Even as aware of him as she was, she jolted, her eyes popping open, when a huge hand settled lightly on her upper arm.

“We’re safe here tonight,” he rumbled quietly. “No one’s out looking in this snow. Even if they were, they couldn’t find us. Go to sleep, and stop worrying.”

Her exhaled puff of air came out too fast. “I can’t just stop worrying because you order me to.”

His only answer was a pat on her arm before his hand withdrew. She immediately missed it, the way his broad palm covered most of the space between her shoulder and elbow. Even with her long sleeves, she could still feel the comforting heat of his hand. He was still and quiet again, and she was back to staring tensely at the shadows, which wasn’t helping her attempt to sleep. Giving up, she rolled to her back and then to her other side, making sure to stay in her little section of the too-narrow mattress.

“How long do you think we’ll be hiking tomorrow?” she asked, more to break the charged silence than anything else.

“Hard to tell.” He was staring at the lofted ceiling. Even in that position, flat on his back, he still looked huge to her. “Depends on how much snow we get, what the terrain’s like, what obstacles we encounter.”

“Obstacles like big rocks or obstacles like bears?”

In the dim, red-tinted firelight, she could see the corner of his mouth twitch. “Hopefully neither.”

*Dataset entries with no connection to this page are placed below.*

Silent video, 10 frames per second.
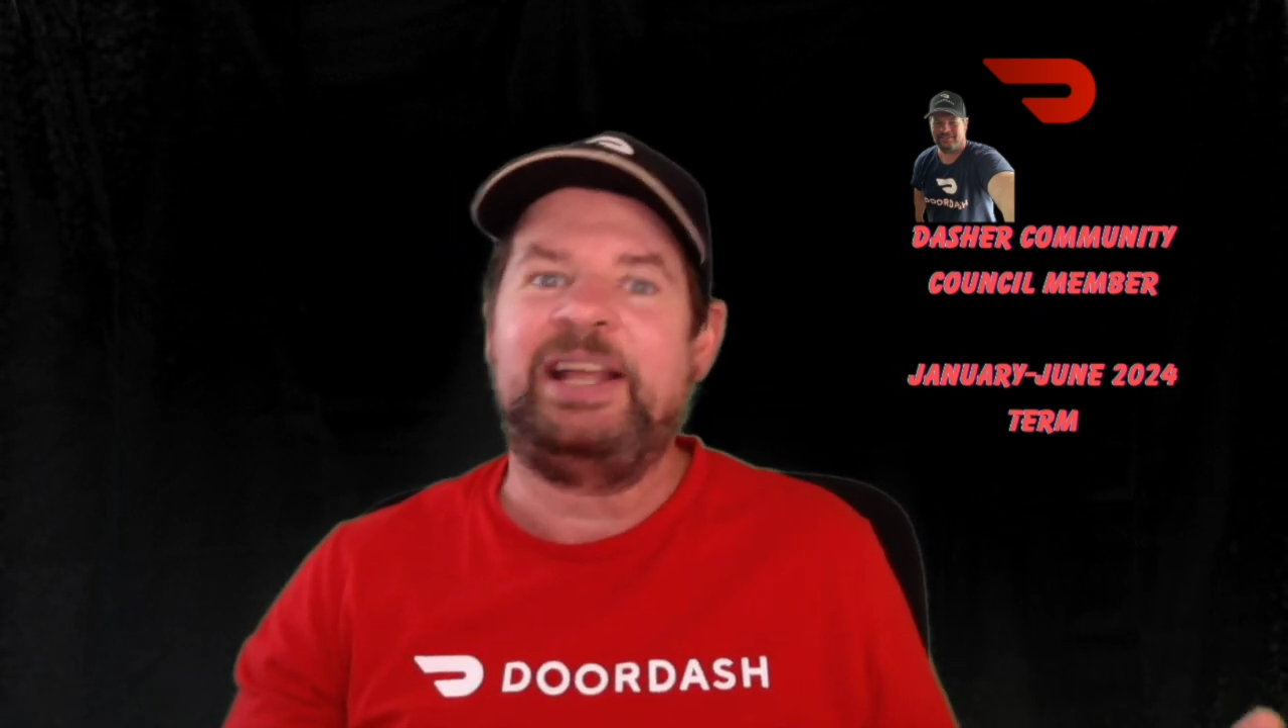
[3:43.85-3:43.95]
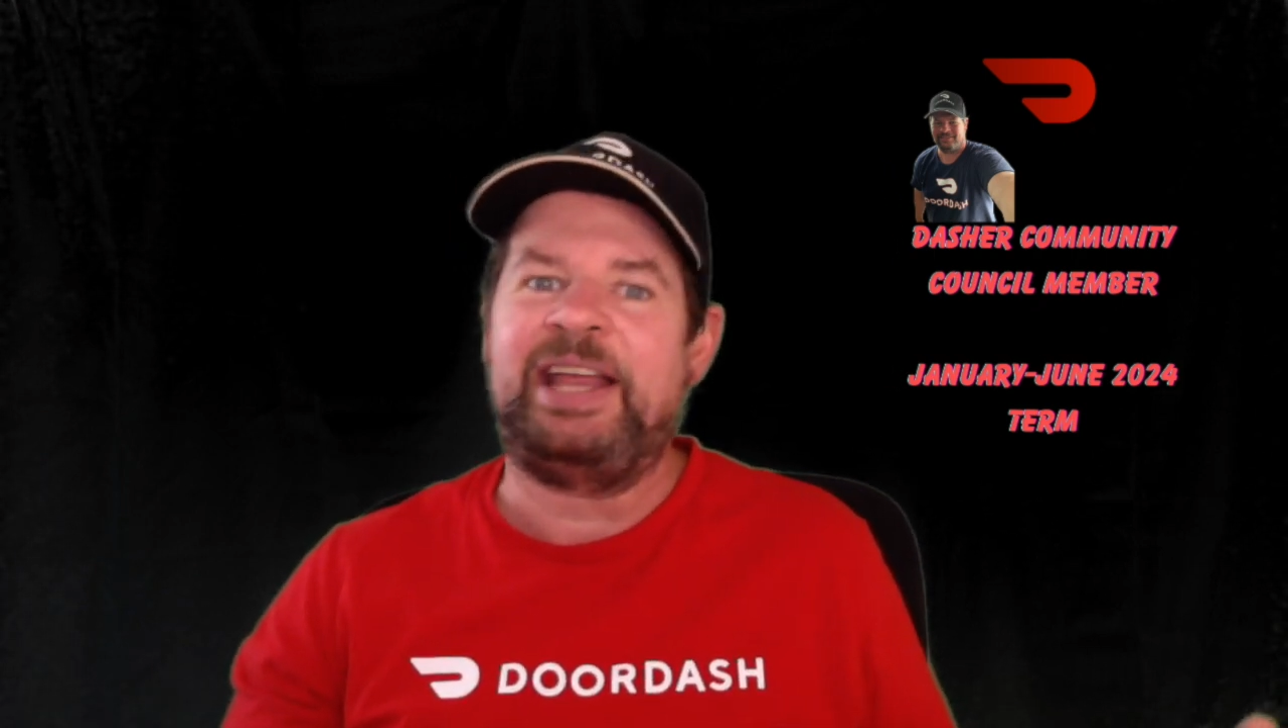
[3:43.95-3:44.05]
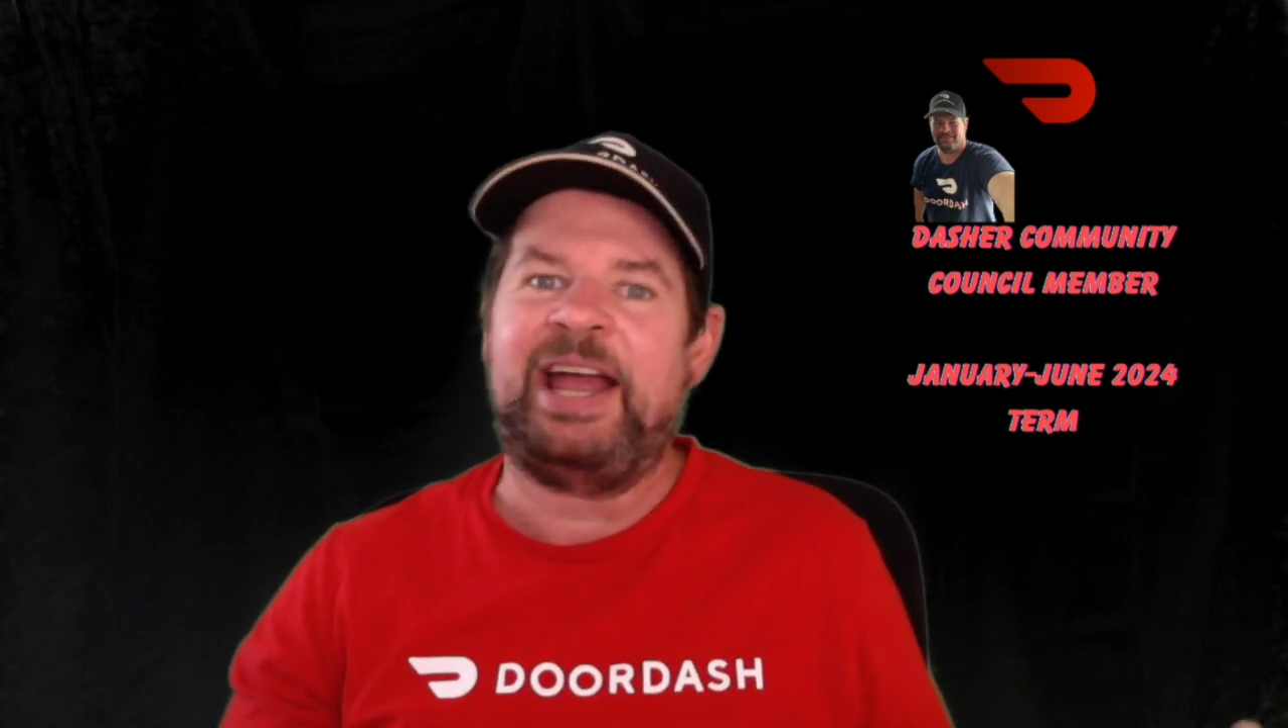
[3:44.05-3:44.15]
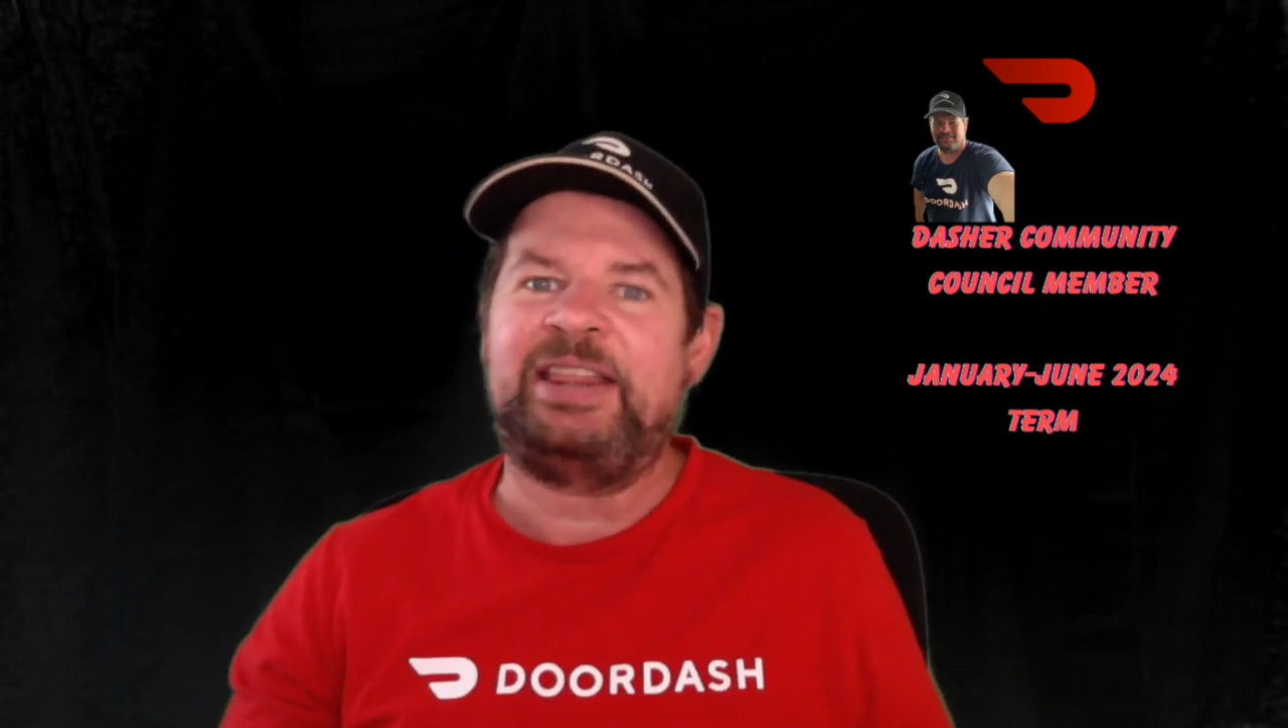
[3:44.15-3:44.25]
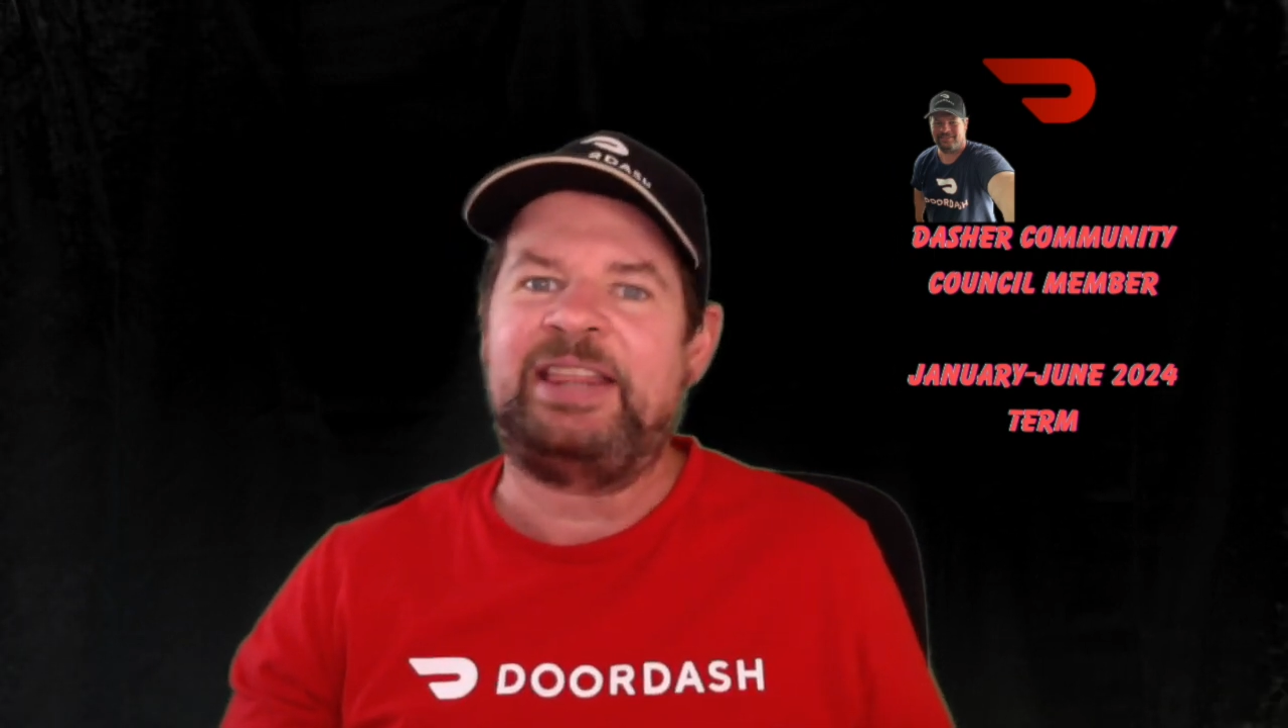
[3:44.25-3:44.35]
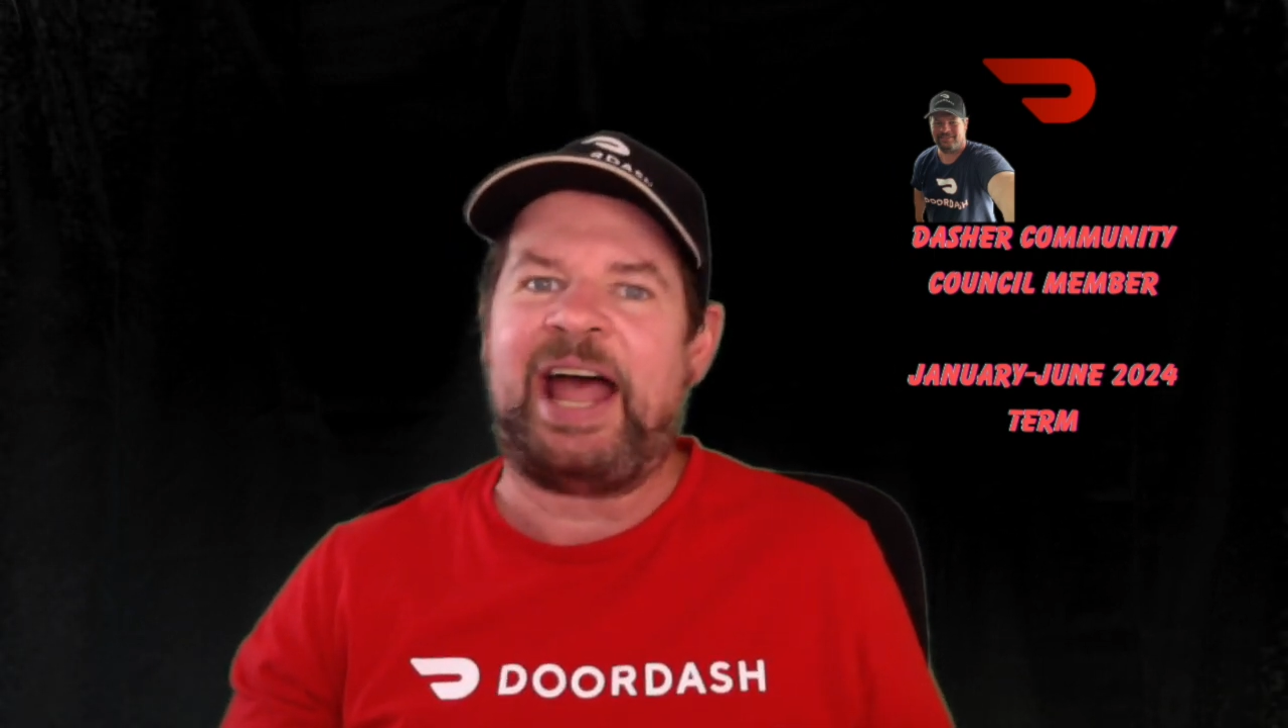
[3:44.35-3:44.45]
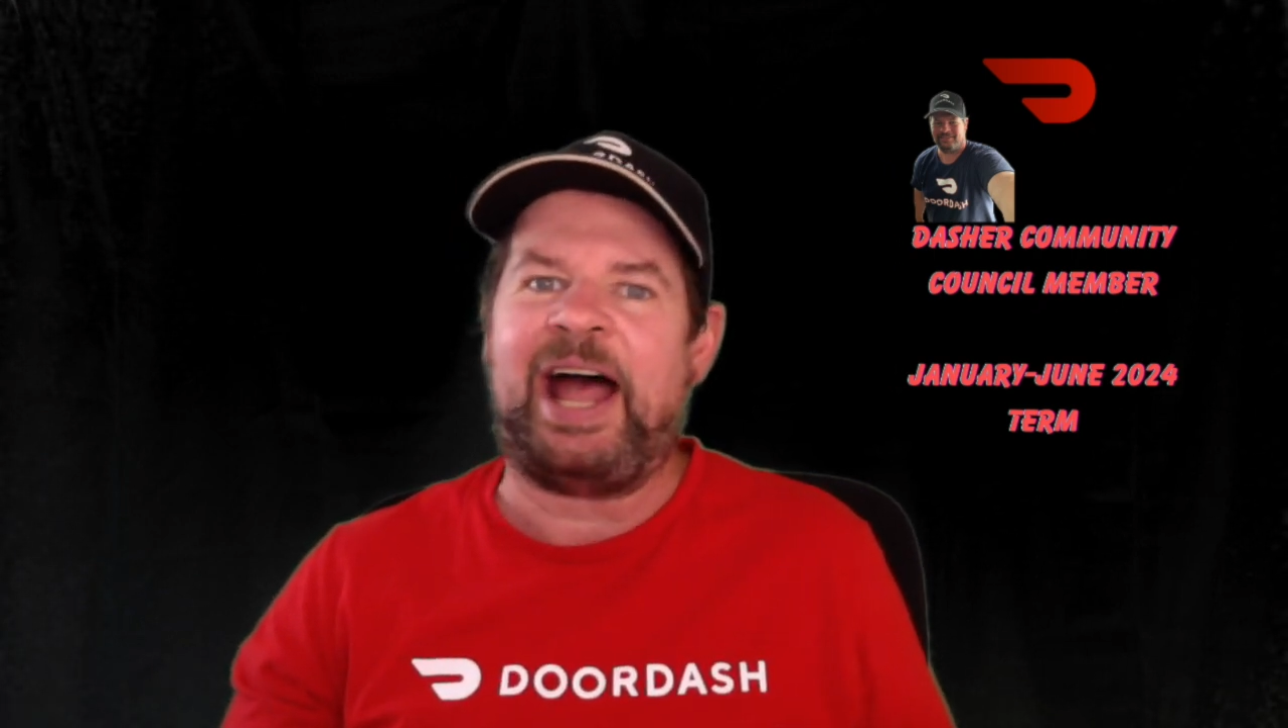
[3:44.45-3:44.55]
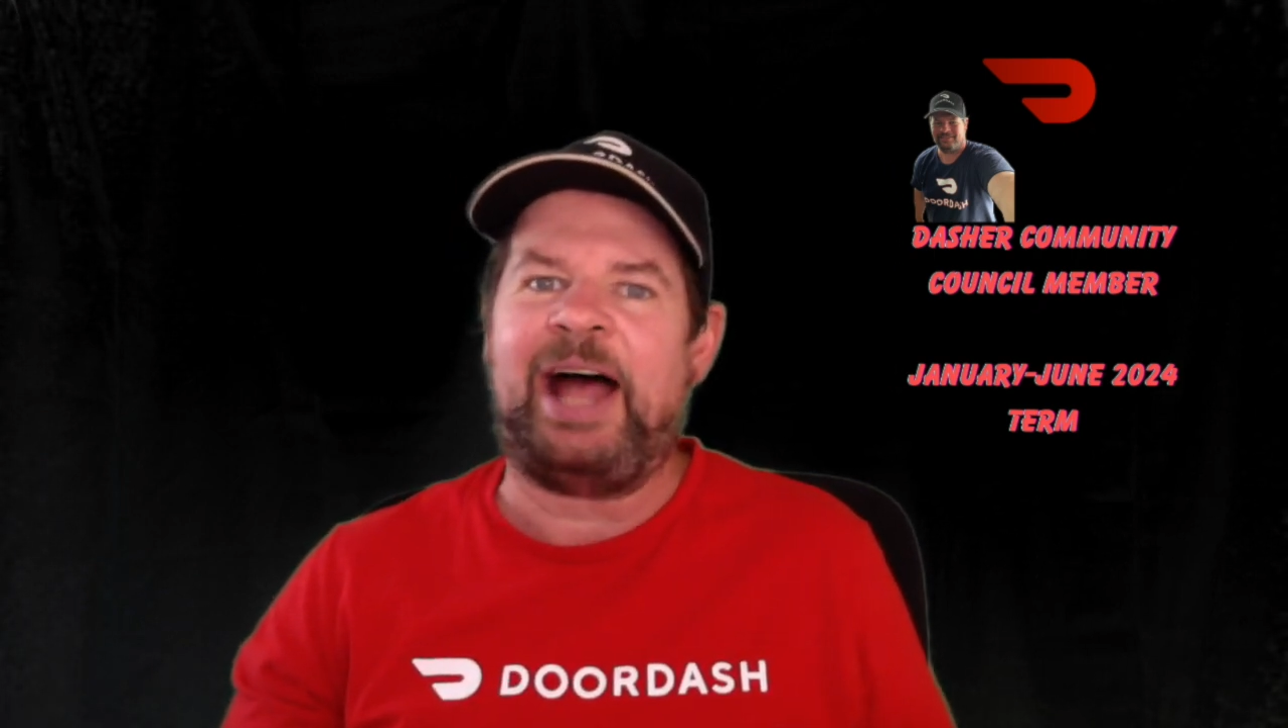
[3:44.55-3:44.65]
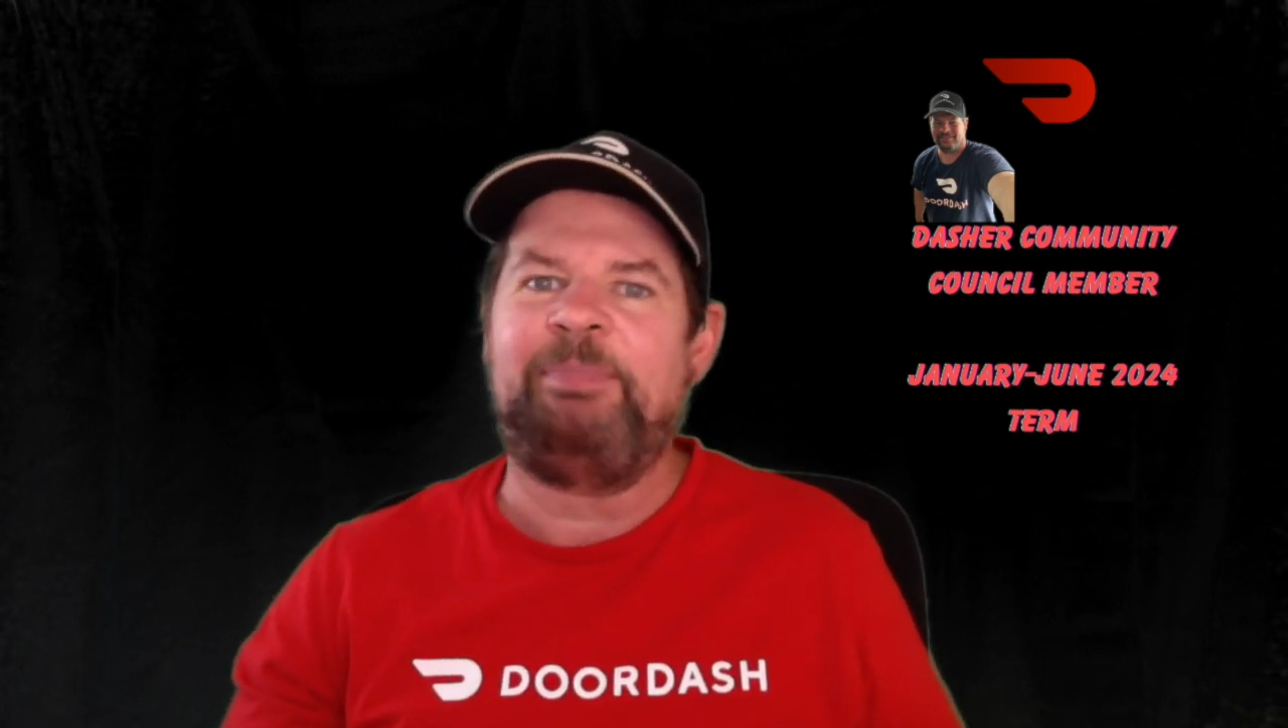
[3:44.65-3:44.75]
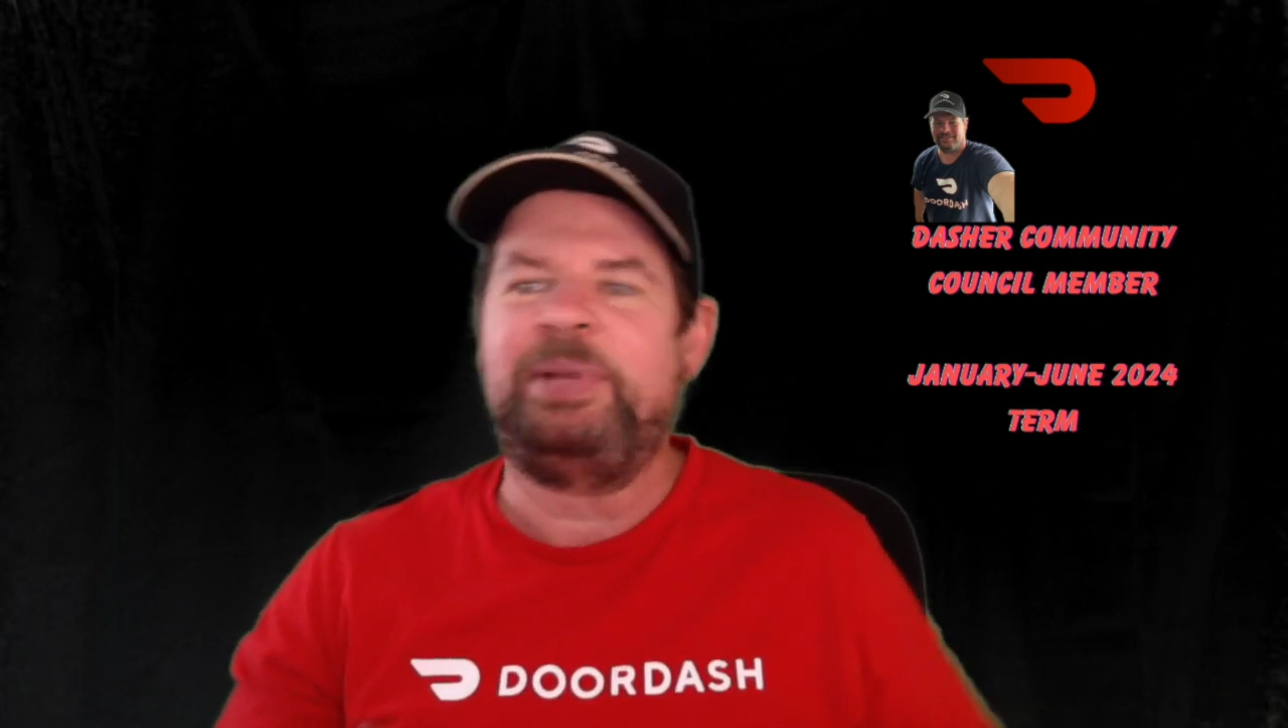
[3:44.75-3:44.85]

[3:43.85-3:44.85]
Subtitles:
get that,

“Hmm.” The way the past twenty-four hours had gone, she wasn’t going to rely on hope or luck. “I think I’ll expect the worst. That way, I’ll be happily surprised when we’re not dismembered and eaten.”

“Probably a good idea.”

Cara realized that despite the gory subject of their conversation, talking to Henry had relaxed her. Now that she was facing him, she couldn’t see any of the shadowed corners of the room, which helped settle her imagination as well. Having the bulky shape of his body under the covers was comforting, and she closed her eyes again—this time because she was truly tired, and not just to hide from scary things. To her surprise, she was actually relieved to be sleeping right next to Henry. Now that they were all tucked in, it didn’t seem like the unbearable temptation that she’d expected.